Policy 5. Digital Safety & FOSTA Workaround
5.1 City-hosted safety tools
Create a privacy-preserving screening & bad-date reporting portal run by DOITT/DOHMH with strict data minimization and opt-in encryption; legal review to avoid “promotion” risks under FOSTA.
Offer micro-grants to peer networks to maintain distributed, worker-controlled lists.
5.2 Platform MOUs
Voluntary agreements with rideshare, payments, and housing platforms to allow anonymous block/report features relevant to sex-worker safety without content flagging that triggers account bans.
Policy 6. Housing & Economic Alternatives
6.1 Rapid rehousing slots for people exiting coercion; add flexible “bridge” stipends for 6–9 months.
6.2 Guaranteed Income pilot (400 participants) for high-risk individuals (youth/formerly trafficked/TGNC), evaluated for violence & health outcomes.
Policy 7. Community Relations & Nuisance Reduction
7.1 Problem-solving teams (NYPD + Sanitation + Mediation) to handle street-level hotspots with lighting, trash pickup, and non-police outreach before enforcement.
7.2 Clear rules against harassment of workers by residents/businesses; prioritize mediation and civil remedies.
Policy 8. Measurement & Public Transparency
Quarterly dashboard: assaults against sex workers reported; case dispositions; 911 response times; clinic uptake; housing placements; trafficking prosecutions (not arrests).

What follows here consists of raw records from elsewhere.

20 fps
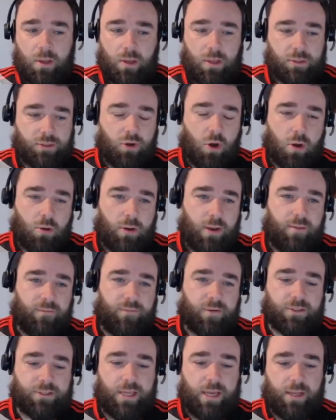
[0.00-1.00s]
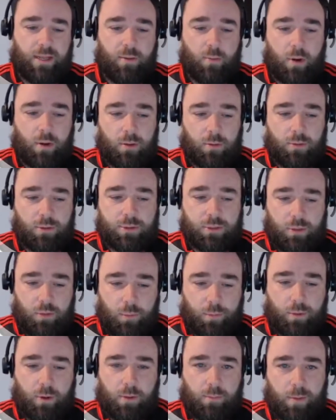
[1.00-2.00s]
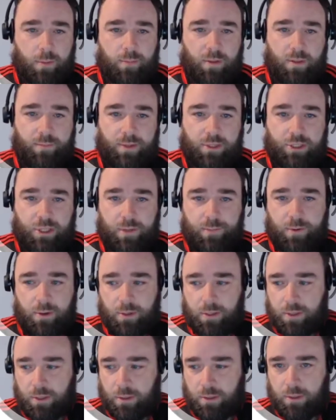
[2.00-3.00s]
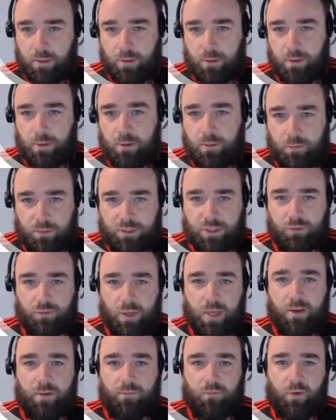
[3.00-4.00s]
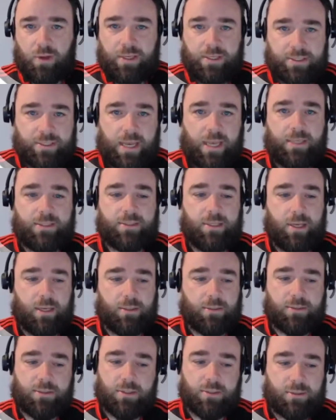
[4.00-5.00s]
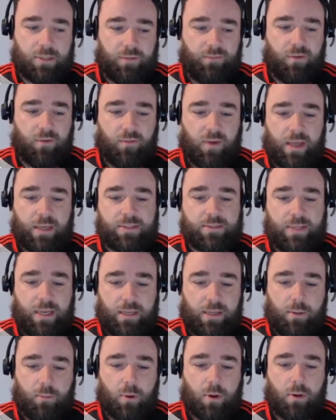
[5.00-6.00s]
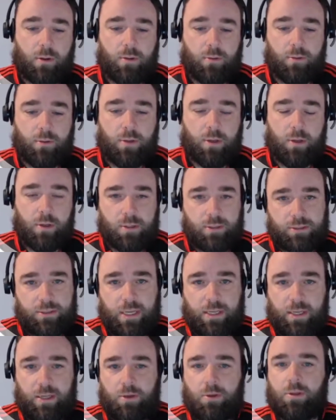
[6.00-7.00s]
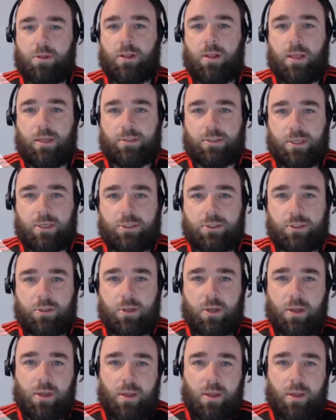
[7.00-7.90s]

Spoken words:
It's not great for steady workloads. You'll probably be cheaper to just kind of right size the instance if you've got a steady workload, steady utilization.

Independent evaluator (CUNY/Columbia) to run a 2-year impact study.
Publish a civilian oversight report on NYPD compliance with the directive.
Budgets & Owners
NYPD training & unit refocus: $3–5M (reallocated from vice operations).

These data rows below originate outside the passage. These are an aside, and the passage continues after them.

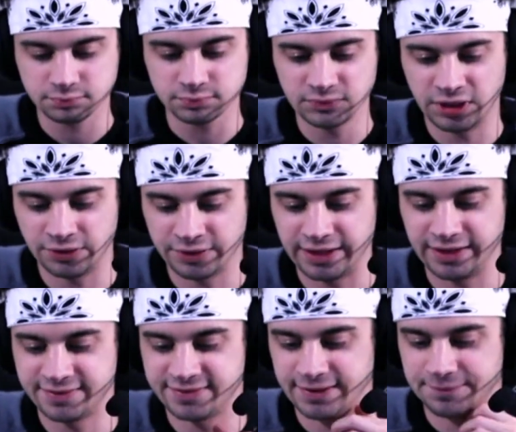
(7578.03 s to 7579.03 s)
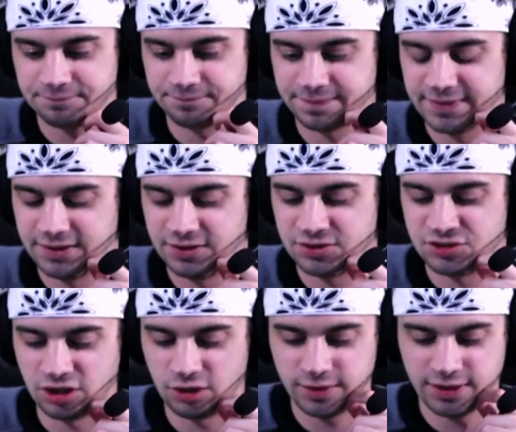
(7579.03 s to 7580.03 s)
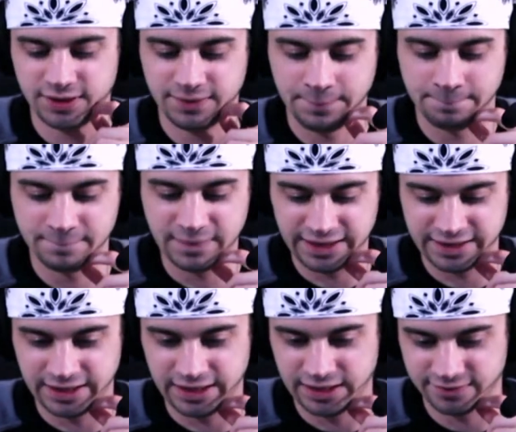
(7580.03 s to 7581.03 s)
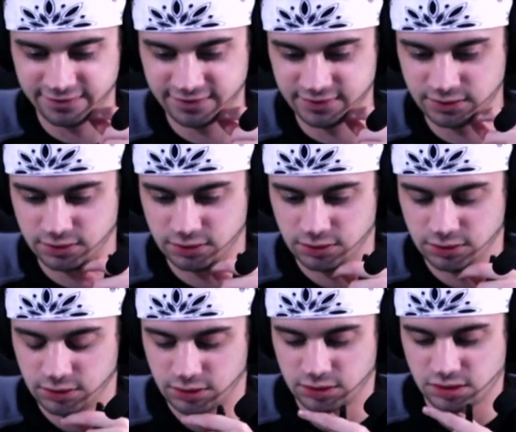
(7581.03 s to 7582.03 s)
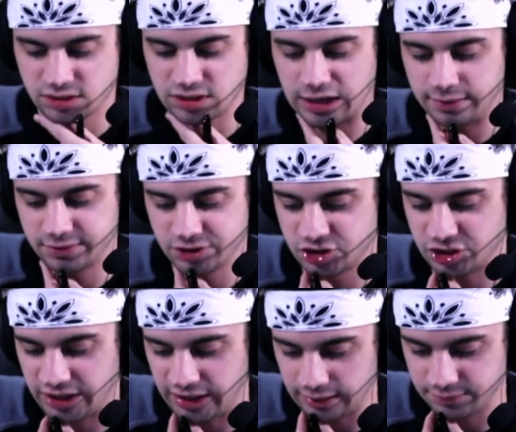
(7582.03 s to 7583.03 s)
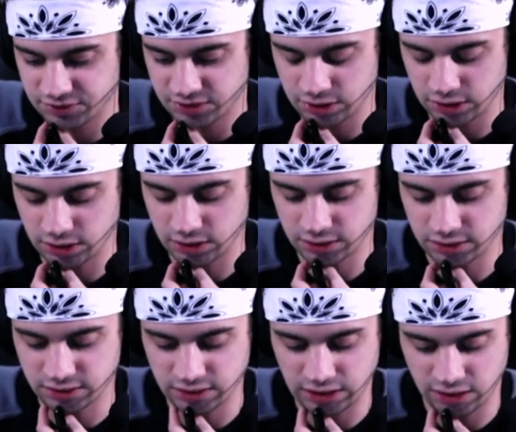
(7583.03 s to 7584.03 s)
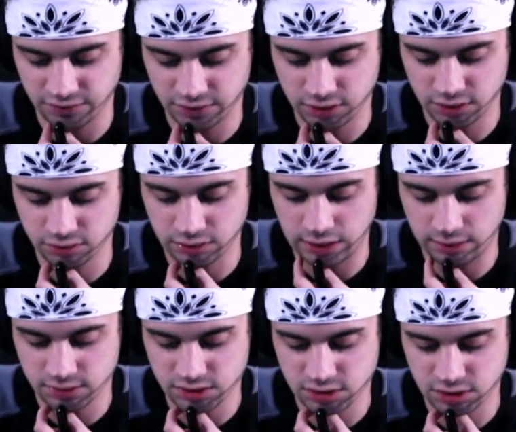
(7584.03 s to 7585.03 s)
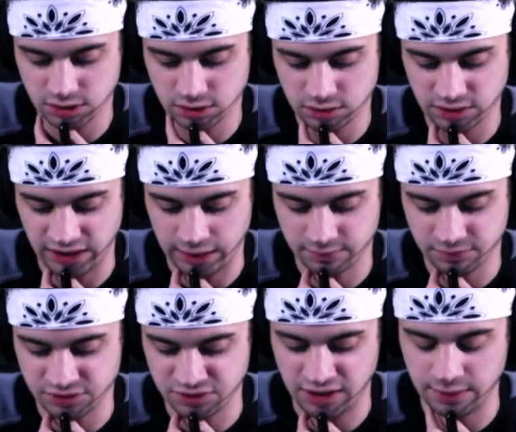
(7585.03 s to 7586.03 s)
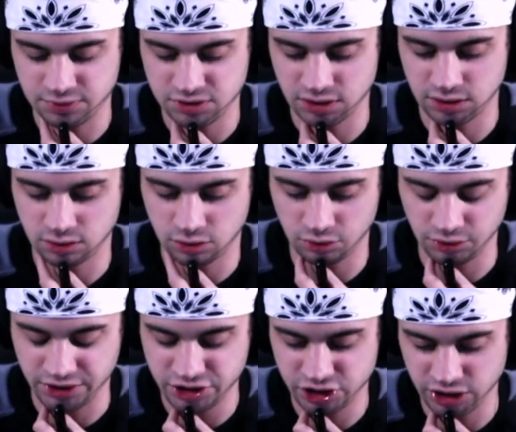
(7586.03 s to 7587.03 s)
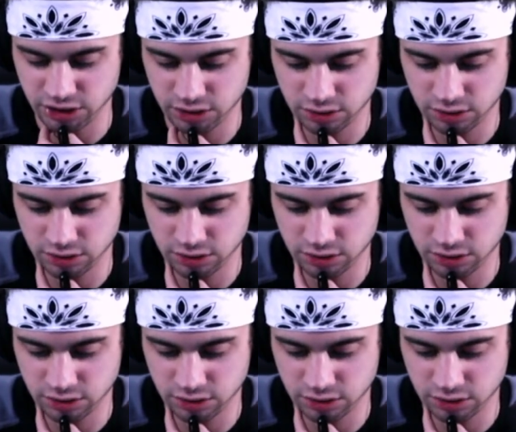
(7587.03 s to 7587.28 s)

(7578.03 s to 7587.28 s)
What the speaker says: Okay, let's see. Tua, Metcalf, Thomas, Jacobs, Cook, Dalvin, Robinson, damn, Gibson, holy shit.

DOHMH clinics & mobile units: $10–12M.
Peer-led contracts & legal clinics: $6–8M.
Housing & income pilots: $18–22M.
Digital tools & data team: $2–3M.
Total: ~$40–50M (mix of reprogrammed funds + federal HIV/violence grants).
Why this makes sense for NYC now:
Arrests/prosecutions already scaled back (esp. Manhattan since 2021), so formalizing DNP citywide and shifting vice resources is feasible.
“Walking While Trans” repeal removed a key harassment lever; the plan closes remaining gaps (pretext charges, lack of safe reporting).
Health bodies (WHO/UNAIDS) recommend de-penalization + community empowerment to cut violence and HIV risk; the plan operationalizes that locally.
FOSTA-SESTA still limits online safety; city-run, privacy-preserving tools and legal vetting can restore some screening capacity without platform liability triggers.
The Real Path Forward
New York has already proven that reducing criminalization makes sex work safer. But decriminalization alone isn’t enough. Without structure, regulation, and social investment, it risks swapping police control for corporate exploitation.
What’s needed now is a New York City model: pragmatic, compassionate, worker-driven, and rooted in public health. A model that protects the right to safety, not just the right to sell sex.
If Mamdani can evolve his policy to reflect that, he could turn controversy into leadership and finally make New York the city that treats sex workers not as criminals, not as commodities, but as human beings deserving safety, dignity, and choice.